■ **Prompt**:
Would you print the records below word for word, without the pictures?

(Collected data entries)
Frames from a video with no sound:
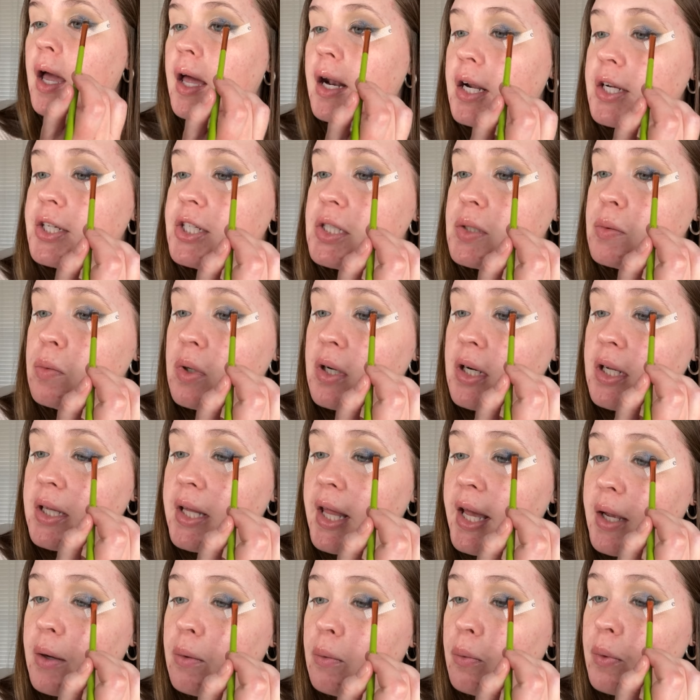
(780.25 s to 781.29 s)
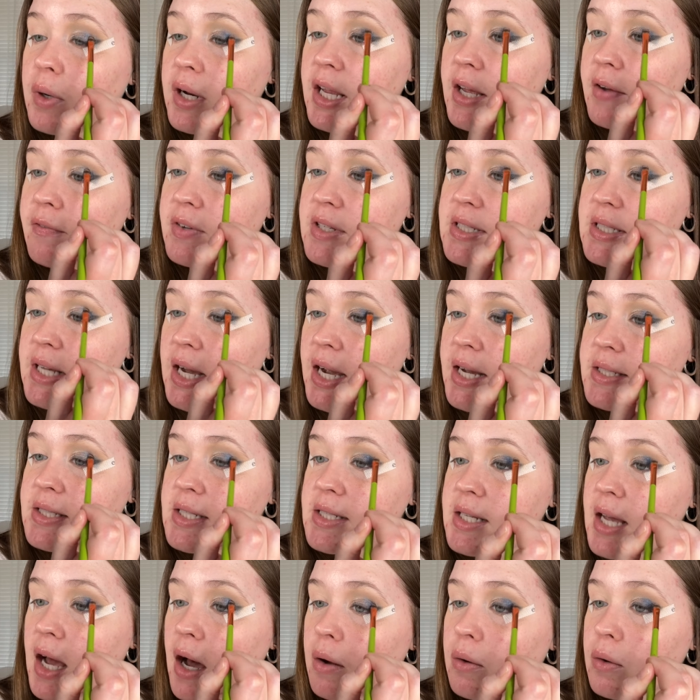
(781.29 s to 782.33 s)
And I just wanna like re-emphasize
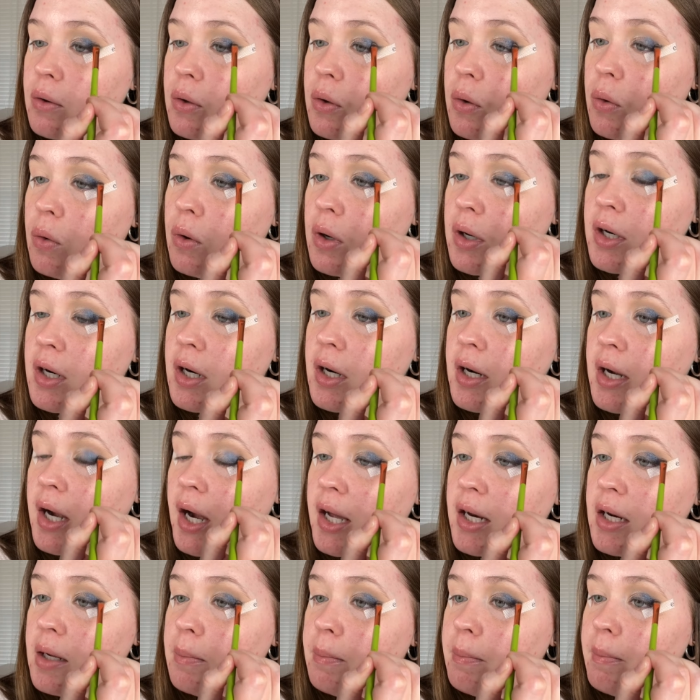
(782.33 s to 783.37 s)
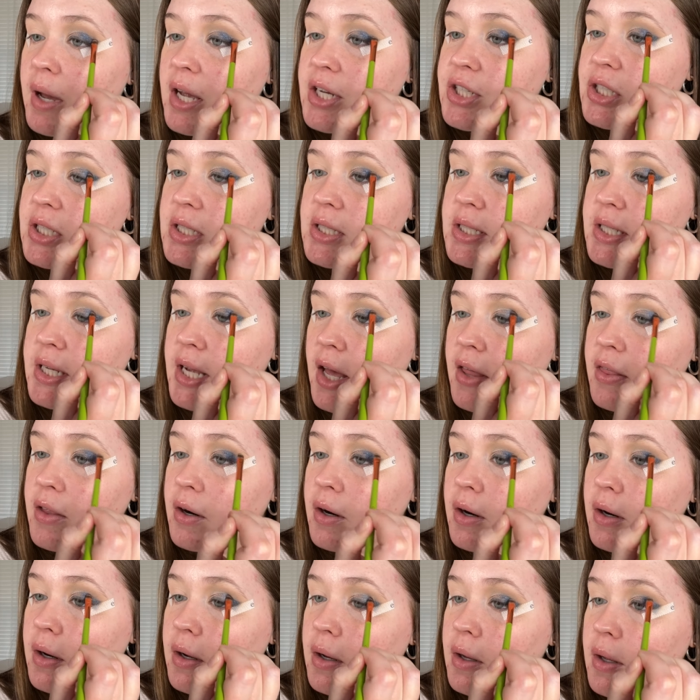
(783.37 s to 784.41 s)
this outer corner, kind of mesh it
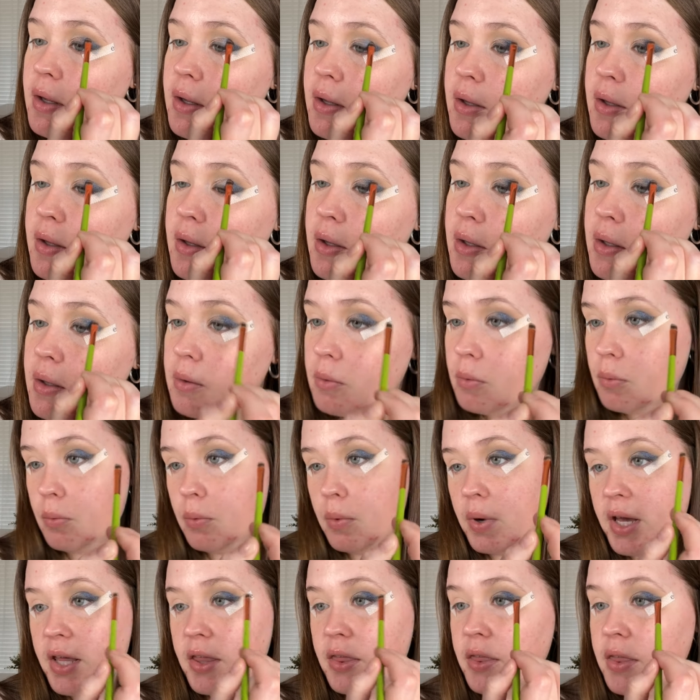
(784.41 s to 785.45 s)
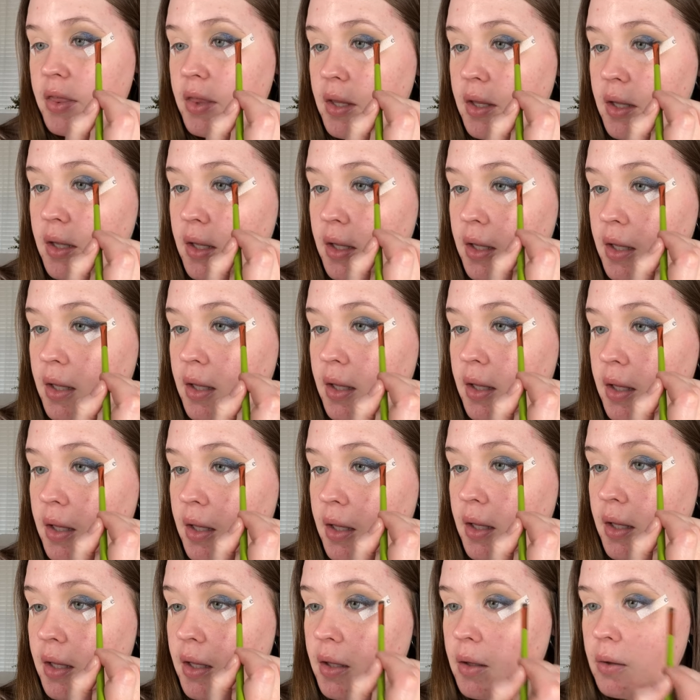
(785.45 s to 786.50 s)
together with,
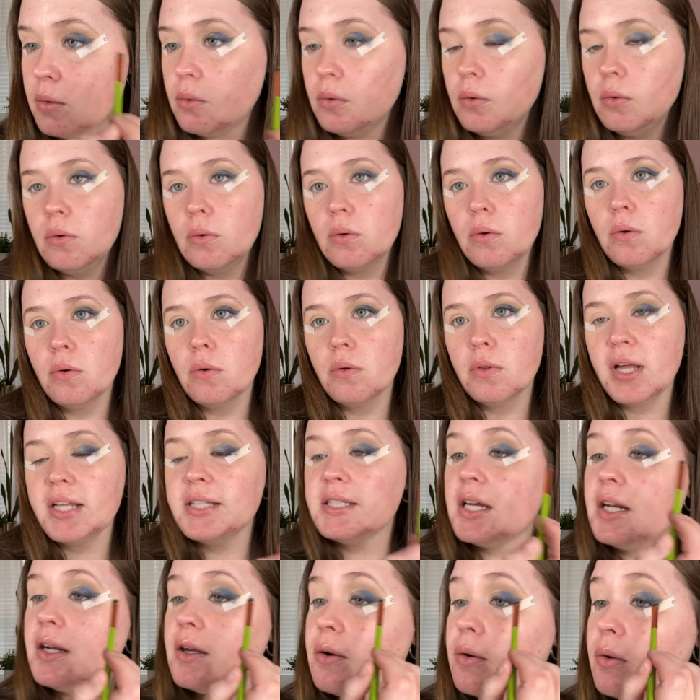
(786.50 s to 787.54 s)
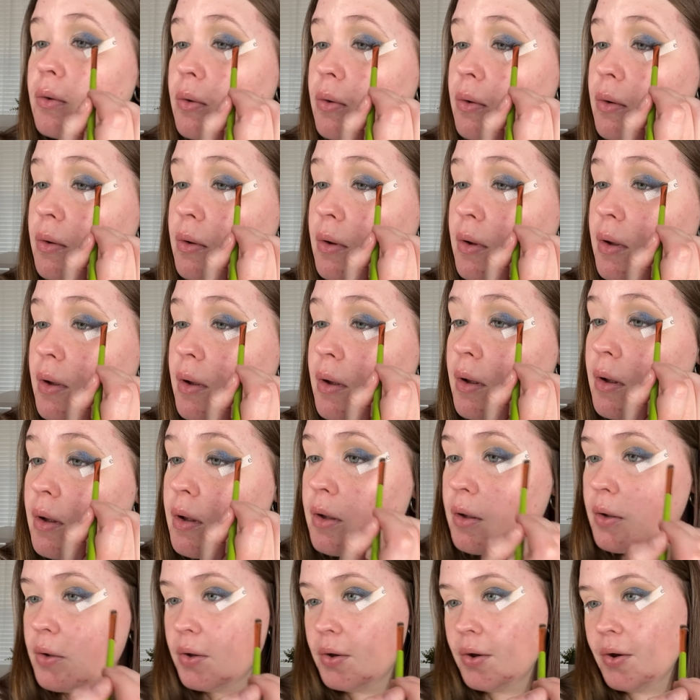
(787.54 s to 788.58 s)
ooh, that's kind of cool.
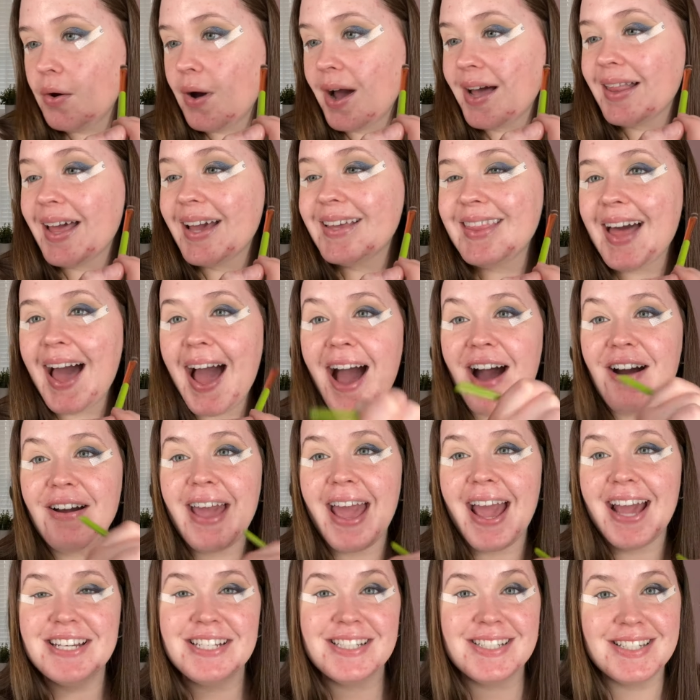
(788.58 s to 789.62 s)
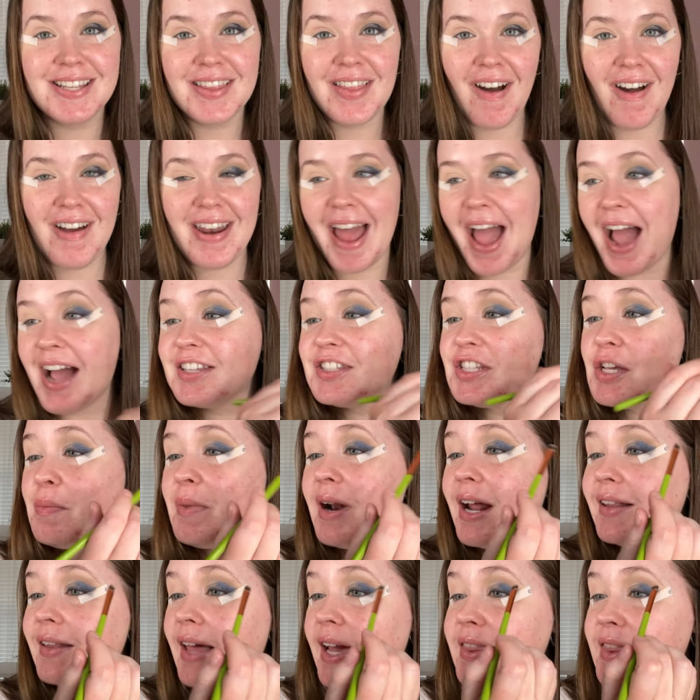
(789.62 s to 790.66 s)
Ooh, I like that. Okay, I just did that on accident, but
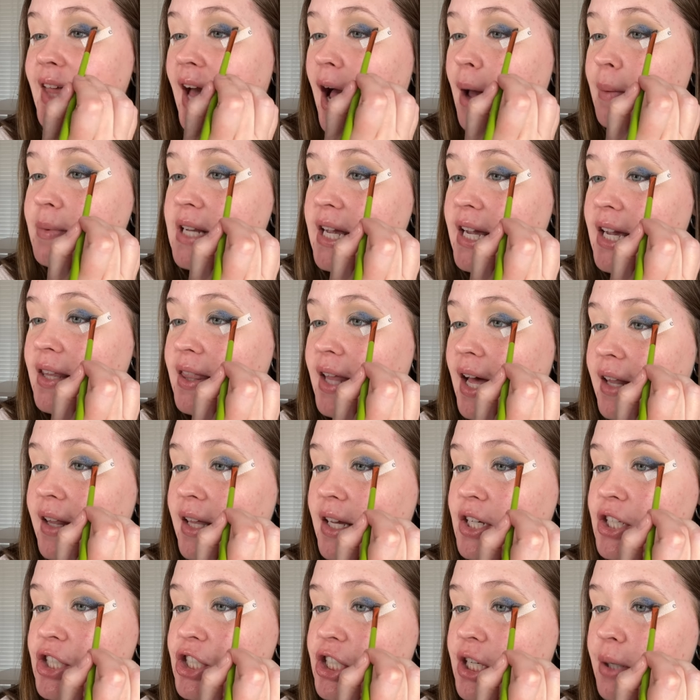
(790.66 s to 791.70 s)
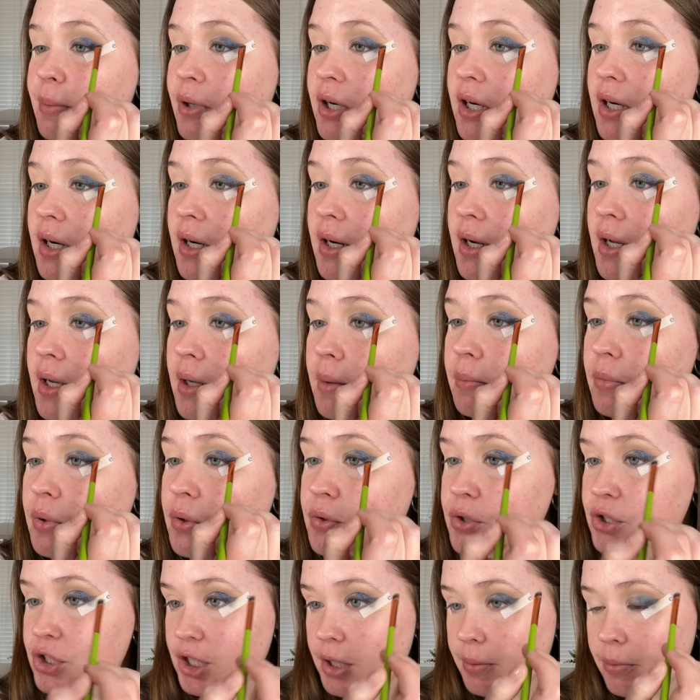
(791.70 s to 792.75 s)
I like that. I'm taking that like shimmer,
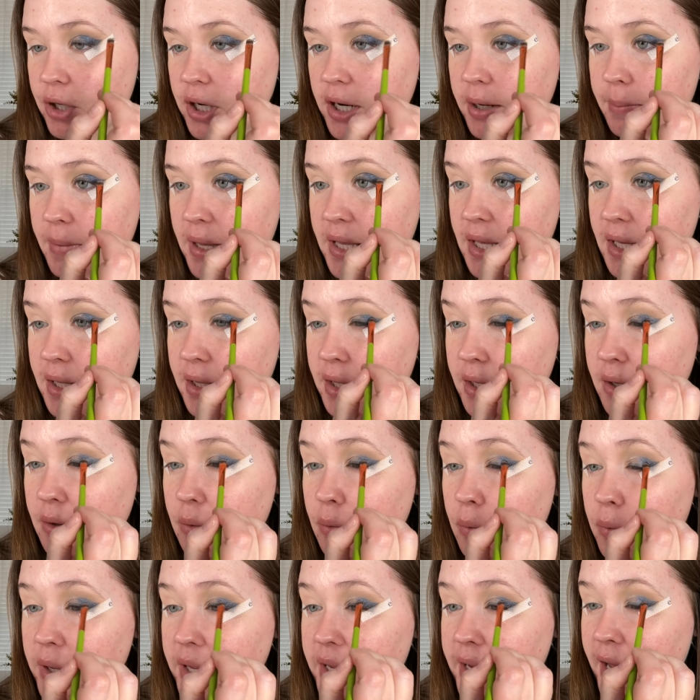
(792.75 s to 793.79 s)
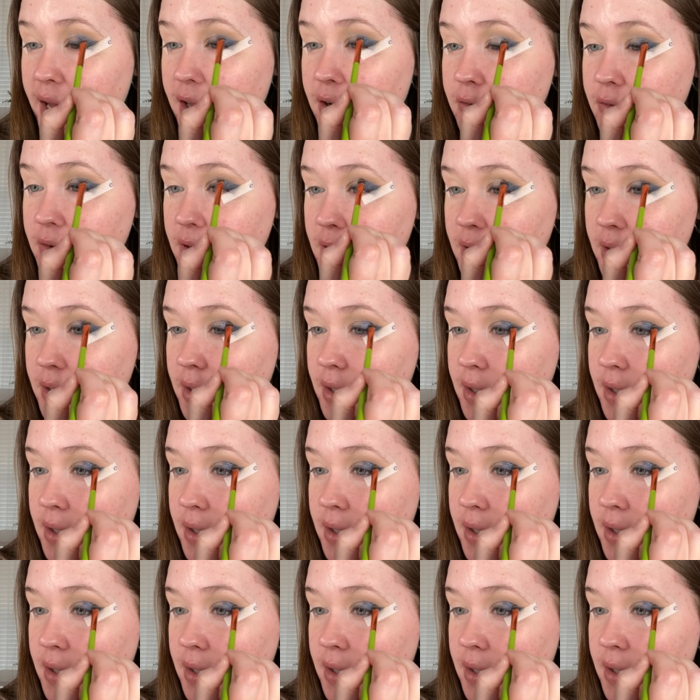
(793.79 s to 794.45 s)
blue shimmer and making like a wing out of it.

■ **Exercise result**:
Frames from a video with no sound:
(780.25 s to 781.29 s)
(781.29 s to 782.33 s)
And I just wanna like re-emphasize
(782.33 s to 783.37 s)
(783.37 s to 784.41 s)
this outer corner, kind of mesh it
(784.41 s to 785.45 s)
(785.45 s to 786.50 s)
together with,
(786.50 s to 787.54 s)
(787.54 s to 788.58 s)
ooh, that's kind of cool.
(788.58 s to 789.62 s)
(789.62 s to 790.66 s)
Ooh, I like that. Okay, I just did that on accident, but
(790.66 s to 791.70 s)
(791.70 s to 792.75 s)
I like that. I'm taking that like shimmer,
(792.75 s to 793.79 s)
(793.79 s to 794.45 s)
blue shimmer and making like a wing out of it.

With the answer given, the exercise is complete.